Moisture content detection piece 31 needs data transmission to moisture content processing apparatus 5 that detects, handle the analysis and show final moisture content through moisture content processing apparatus 5, consequently, moisture content detection piece 31 needs to be connected with moisture content processing apparatus 5 through cable 6, it is concrete, moisture content processing apparatus 5 adopts TDR moisture content tester in the embodiment of this application, TDR moisture content tester passes through cable 6 and moisture content detection piece 31 and launches and receive electromagnetic wave signal to soil sample, utilize the time domain reflection principle, measure and calculate the moisture content of soil sample.
Because the in-process that the soil sampling was taken to soil sampling pipe 21, water content detection piece 31 can slide to being close to base 1 one end through second slide mechanism 33, if draw forth cable 6 by the one side that second slide mechanism 33 kept away from base 1, when second slide mechanism 33 drove water content detection piece 31 and slides to being close to base 1 one end, cable 6 can be in soil sampling pipe 21, produce mechanical disturbance to the sample soil in sample soil pipe 211, influence the quality of borrowing, simultaneously, after the soil sampling is accomplished, cable 6 is located sample soil pipe 211 and surplus soil pipe 212, when through cutting the native sword with the separation of detection soil, need cut off cable 6 and just can separate sample soil and detection soil, can cause the waste of cable 6 like this.

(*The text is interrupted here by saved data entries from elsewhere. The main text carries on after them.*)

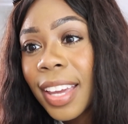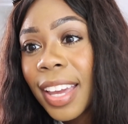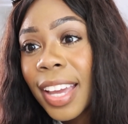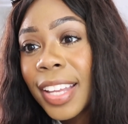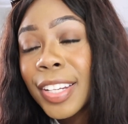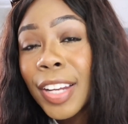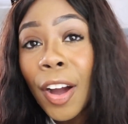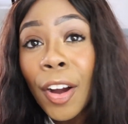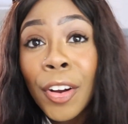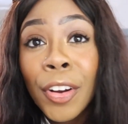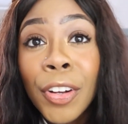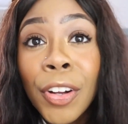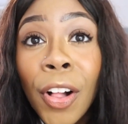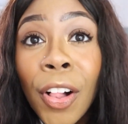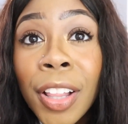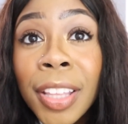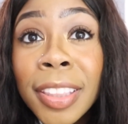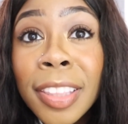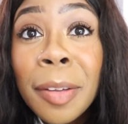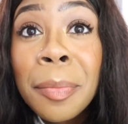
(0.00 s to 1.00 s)
And not her
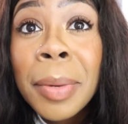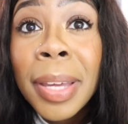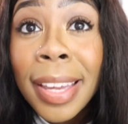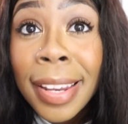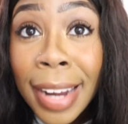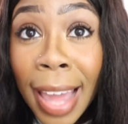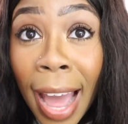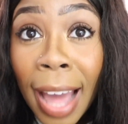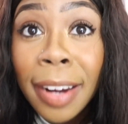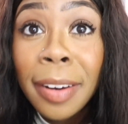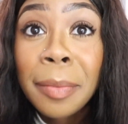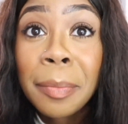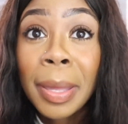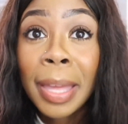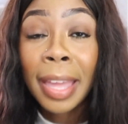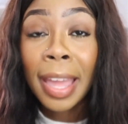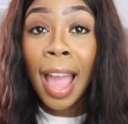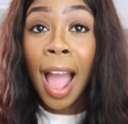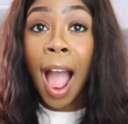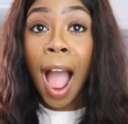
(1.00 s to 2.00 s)
calling them
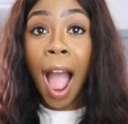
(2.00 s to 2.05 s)
inanimate.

If the cable 6 is led out from the upper end of the second piston through the soil sampling pipe 21, the first piston, the pressure cavity and the base 1 in sequence, the channel for communicating the outside of the sampler with the pressure cavity and the channel for communicating the pressure cavity with the inside of the soil sampling pipe 21 can affect the tightness of the pressure cavity, so that water leakage is caused, and the soil sampling quality can be affected when the water leaks into the soil sampling pipe 21.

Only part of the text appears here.